Imagination & Impact | Why The Game Awards Matters

Listen, I’m not here to bash on anyone’s favorite pastime or anything like that, but I have to confess: awards shows have absolutely zero appeal to me.

I can see why they would be interesting. If you’re a film or fashion aficionado, there’s a lot for you to see at say, the Oscars or the Golden Globes. The Tony Awards and the Grammys often feature performances from nominees or the big artists of the year. Beyond that, I think anyone who follows these awards shows would argue that they are meant to celebrate the accomplishments made in a particular industry, whether that be film, television, music, or theatre.

Don’t get me wrong, I think it’s great that our culture can come together to celebrate creative projects. In a society that increasingly emphasizes STEM fields at the expense of the arts and humanities, it’s nice to know that there are still people who appreciate things like this.

The struggle I often have – and this is not an original criticism in the slightest – is that these award shows tend to focus on a specific subset of people within a very broad industry. Awards often go to the productions with the biggest budgets, or the actors with the most recognized names, the shows that were hyped up by audiences and critics alike. To be blunt, I couldn’t care less about seeing an actor/actress who makes more money in a year than I will ever make in my life win an award.

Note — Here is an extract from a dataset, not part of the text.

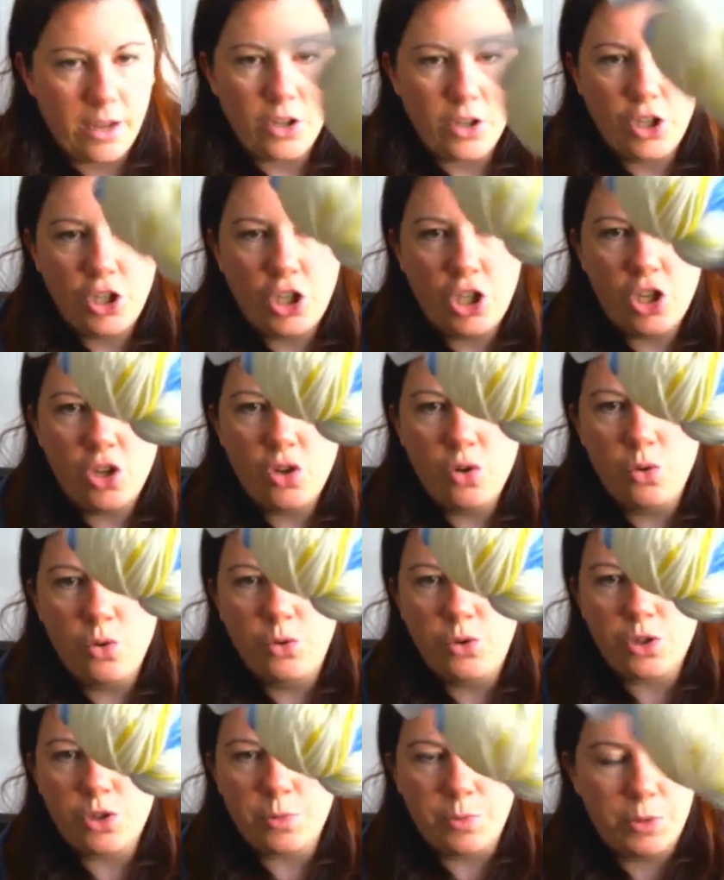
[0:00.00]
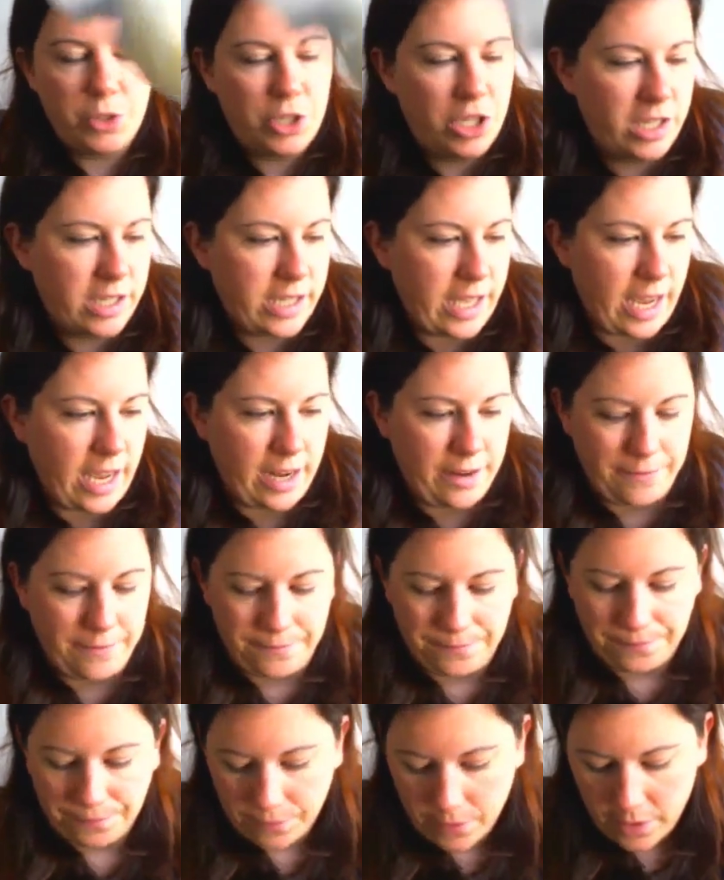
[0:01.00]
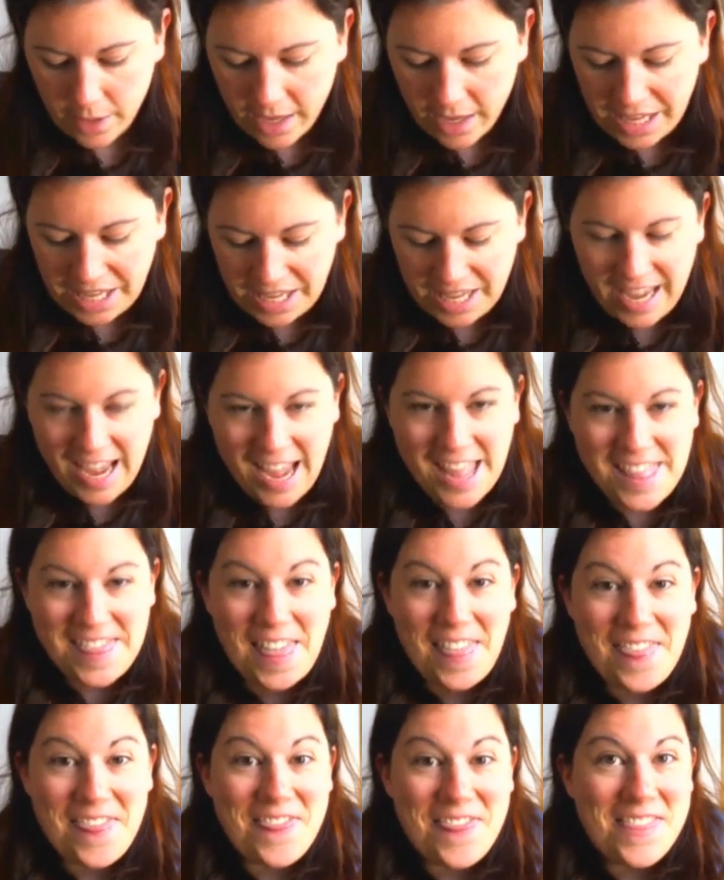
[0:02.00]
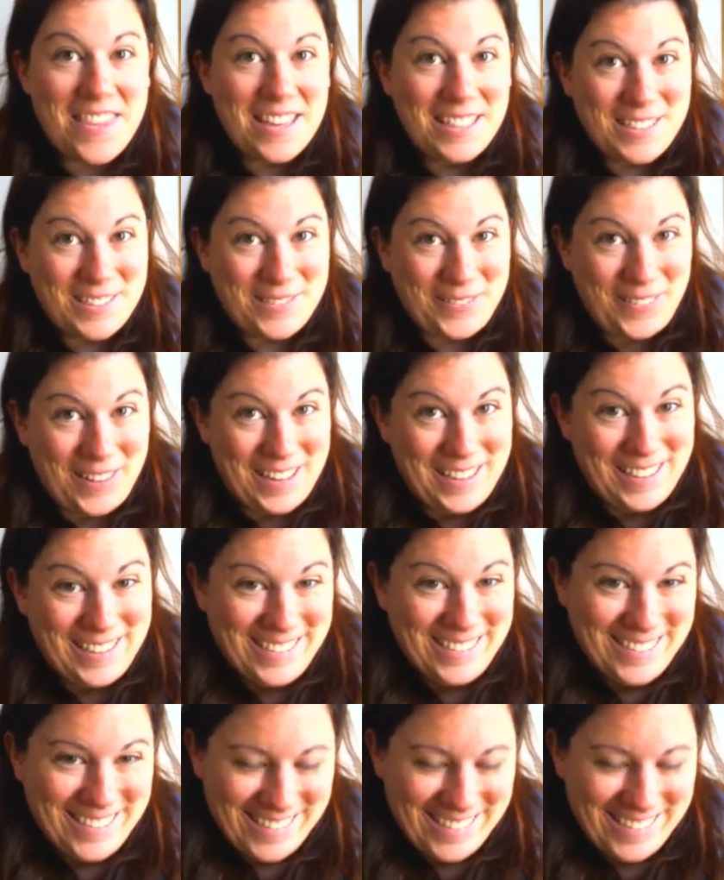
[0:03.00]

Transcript: Huge smushy skein. And then this one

That’s the kind of mentality I had when I first started following The Game Awards about a year ago. As the name implies, it is an award show for video games. Aside from being an industry that I care more about and follow more closely, I think there’s something that really sets The Game Awards apart from its more well-known counterparts. Having just watched the 2019 show a few days ago, I thought I’d take a look at what makes The Game Awards work well.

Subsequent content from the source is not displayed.